When Singer Baenziger Architekten took on this project of a farmhouse from the 1600s and a later-built barn (both sharing a cantilevered saddle roof) in the village center of Schlieren, Switzerland, they looked to restore the house while converting the barn building into a new living space. According to the design team, led by Roman Singer and Rémy Baenziger, the project will also include breaking up the singular roof through the use of roof windows and two roof sheds. Along with this, the outside landscape will retain the original exterior space, the unfinished nearby alley’s forecourt, and the existing tree garden, but will add a new small private seating area for the farmhouse’s residential units.

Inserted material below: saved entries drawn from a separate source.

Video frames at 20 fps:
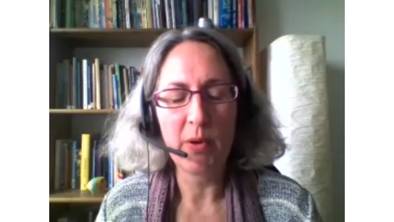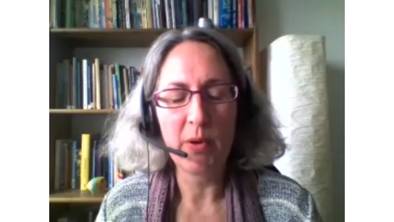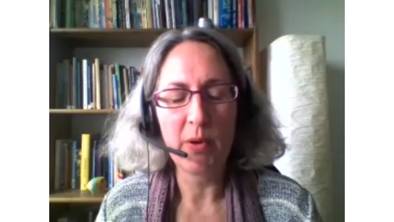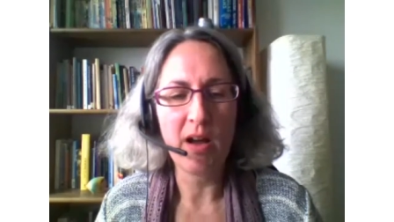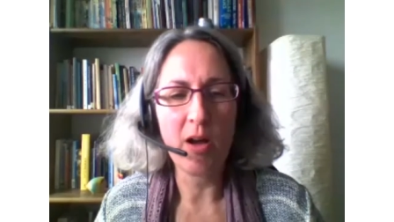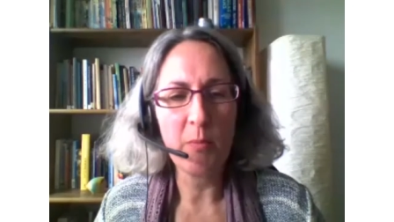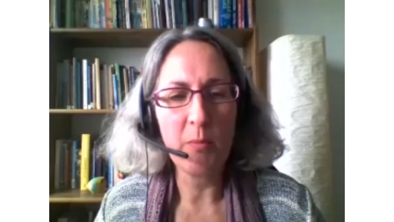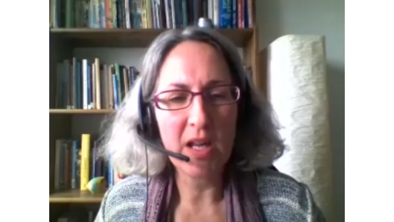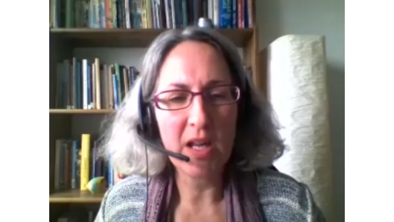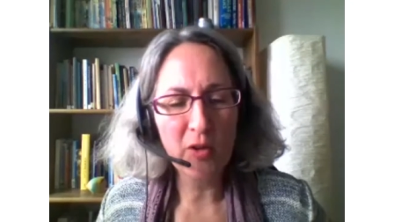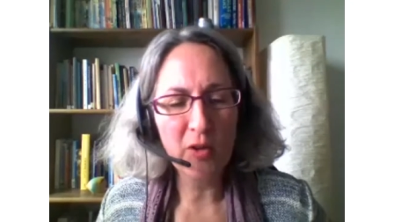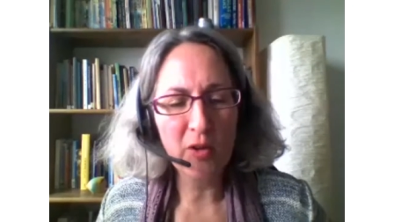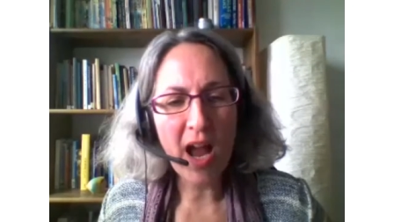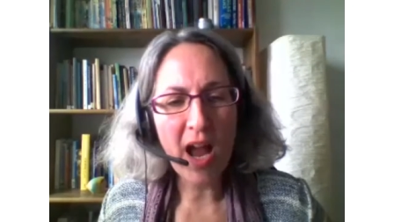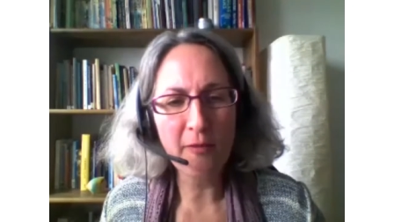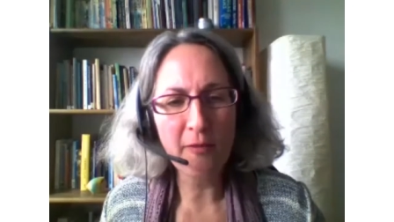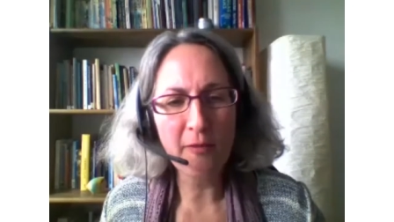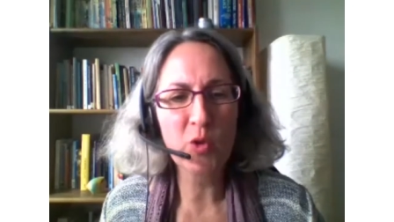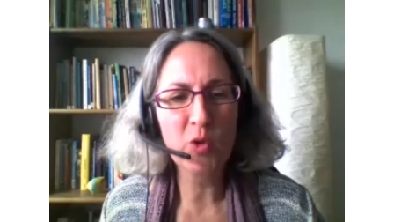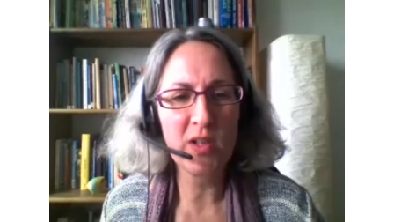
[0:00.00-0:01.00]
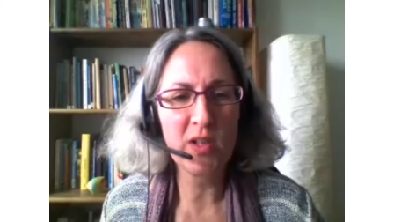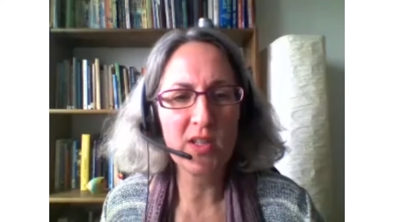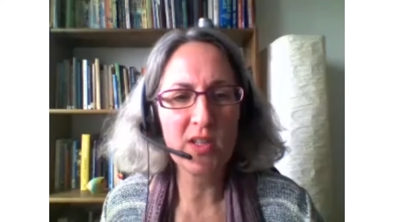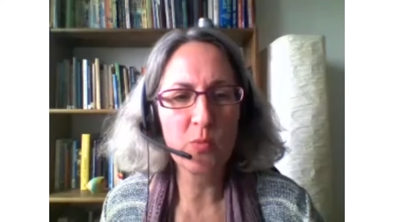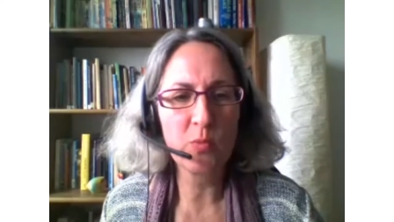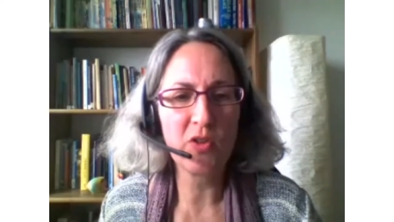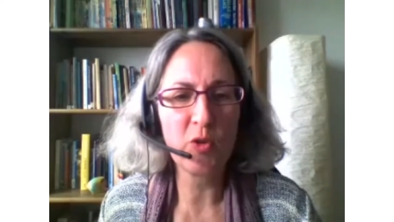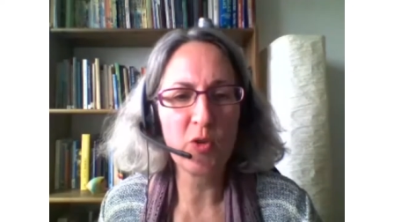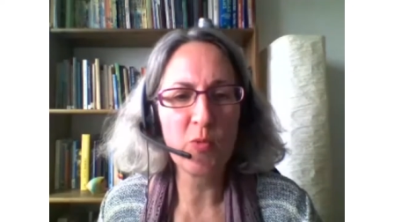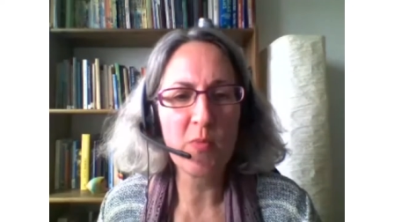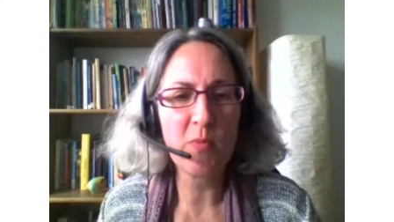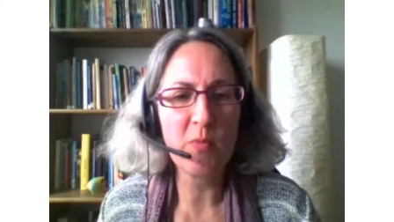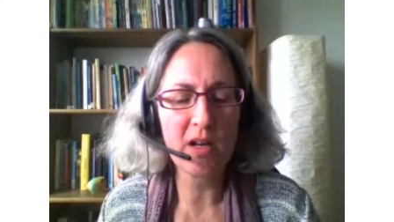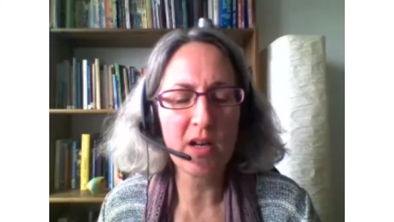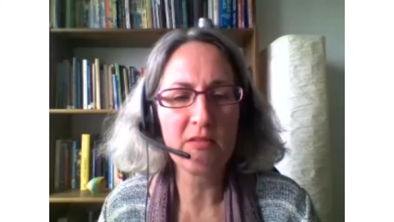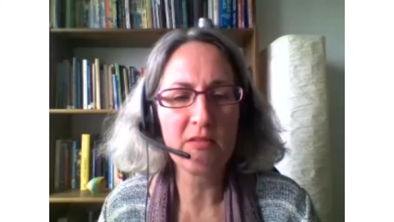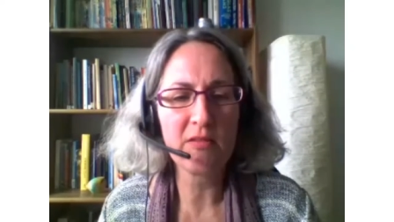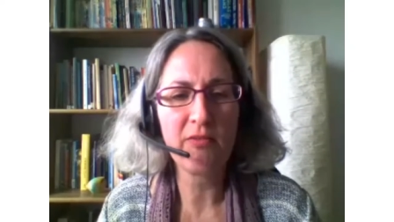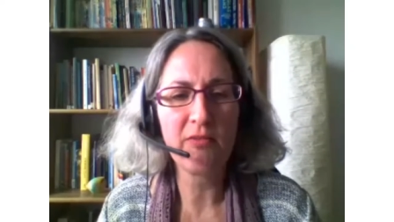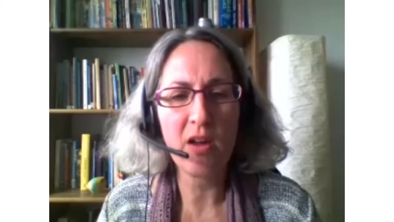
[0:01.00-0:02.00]
But if you have joined with your
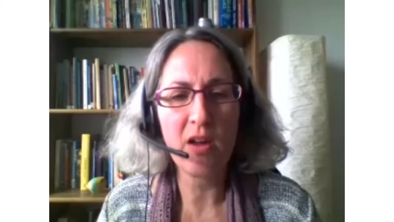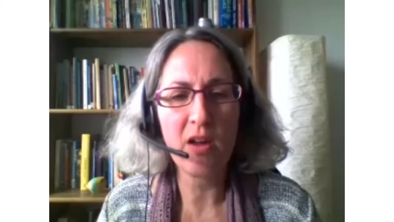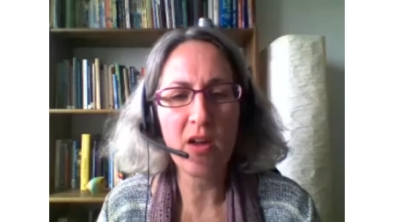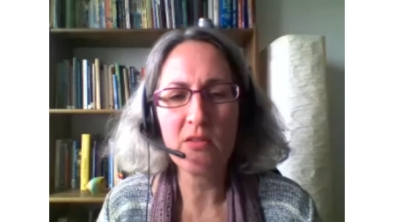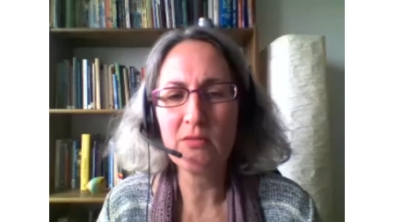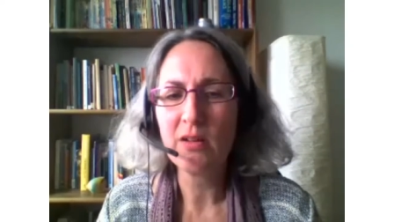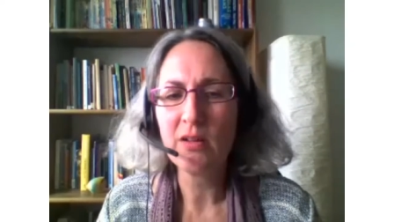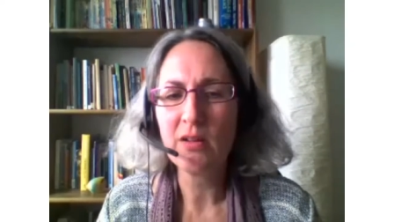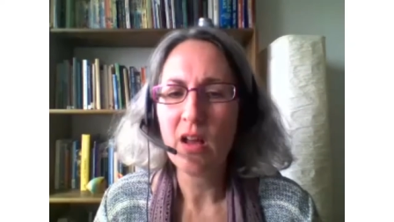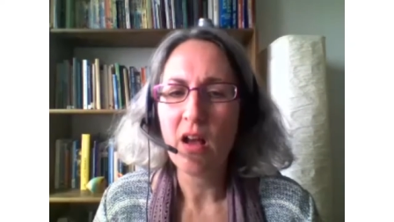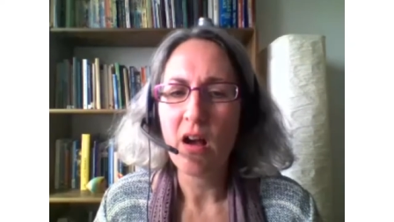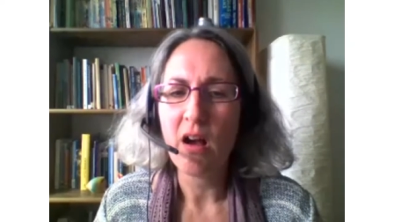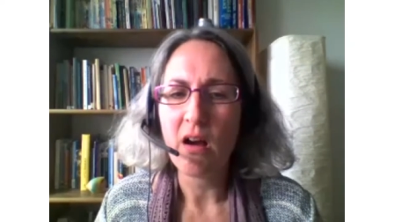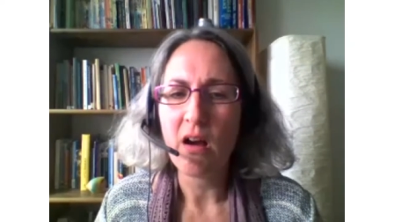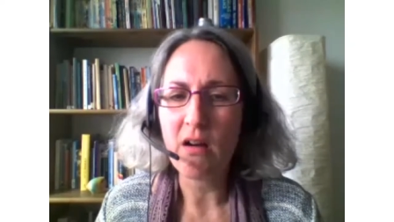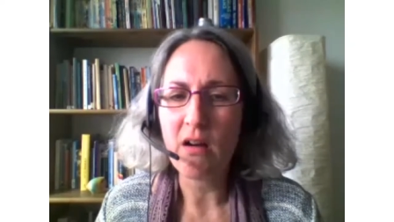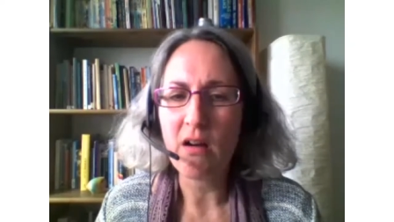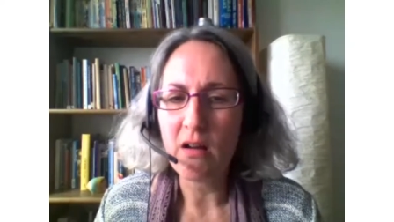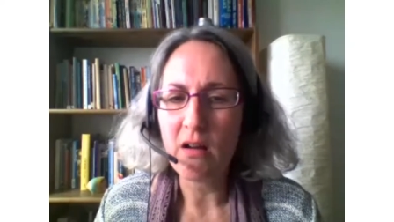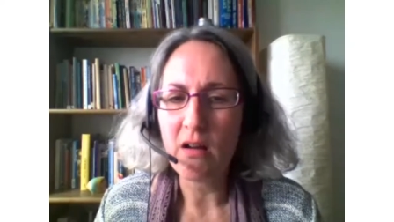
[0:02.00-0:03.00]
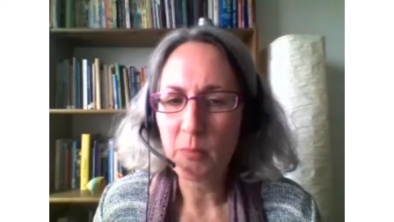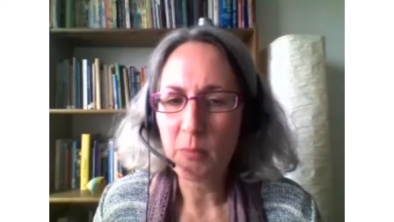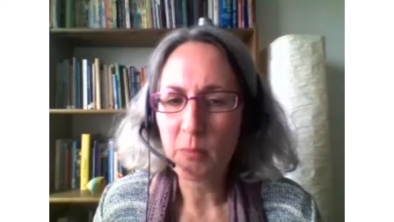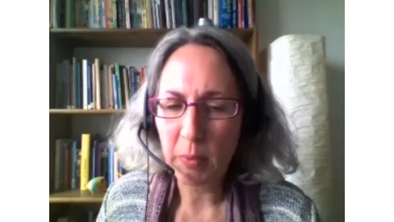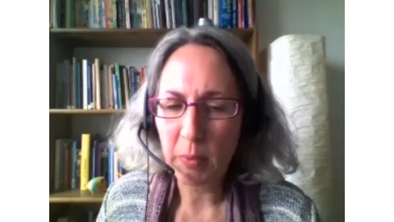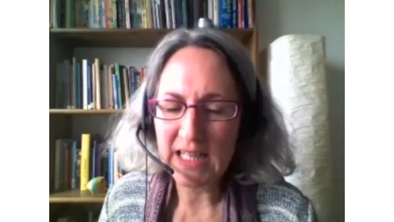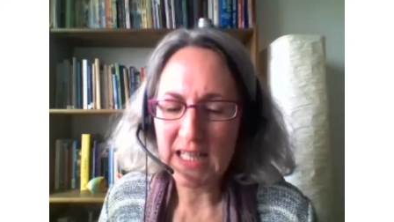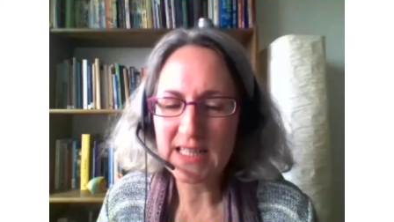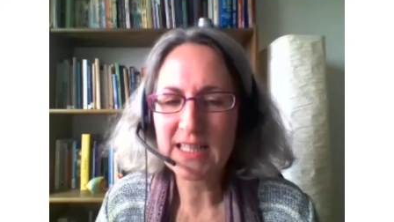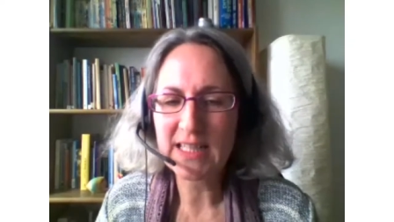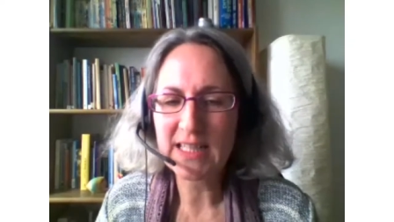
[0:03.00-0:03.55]
microphone, please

Speaking of those residential units, they have direct access to the nearby village lane and the backyard garden with private sleeping areas that are protected by the shared roof. This is due to the structure having three vertically organized units placed in a series, plus, with the structure being split-leveled, the retreat rooms are on three different levels with specific locations to enhance privacy and quality. Two units (located in the middle) extend to the existing cross gable — resulting in these elongated units getting increased natural lighting– , sharing the space with the over-risen residential and kitchen spaces. Meanwhile, the third unit remains more narrow of the three, but has a three-story kitchen that opens up to the alleyway near the old port area formerly used for tractors.
The new replacement building that’s replacing the farm is intended to be a complete timber construction with some unused outstretched framework remains to act as a reminder to the old barn building. The new building gains depth from new facade elements (including the new large windows), which allows the original appearance of multi-purpose building to remained preserved while replacement building doesn’t look jarring near the old farmhouse.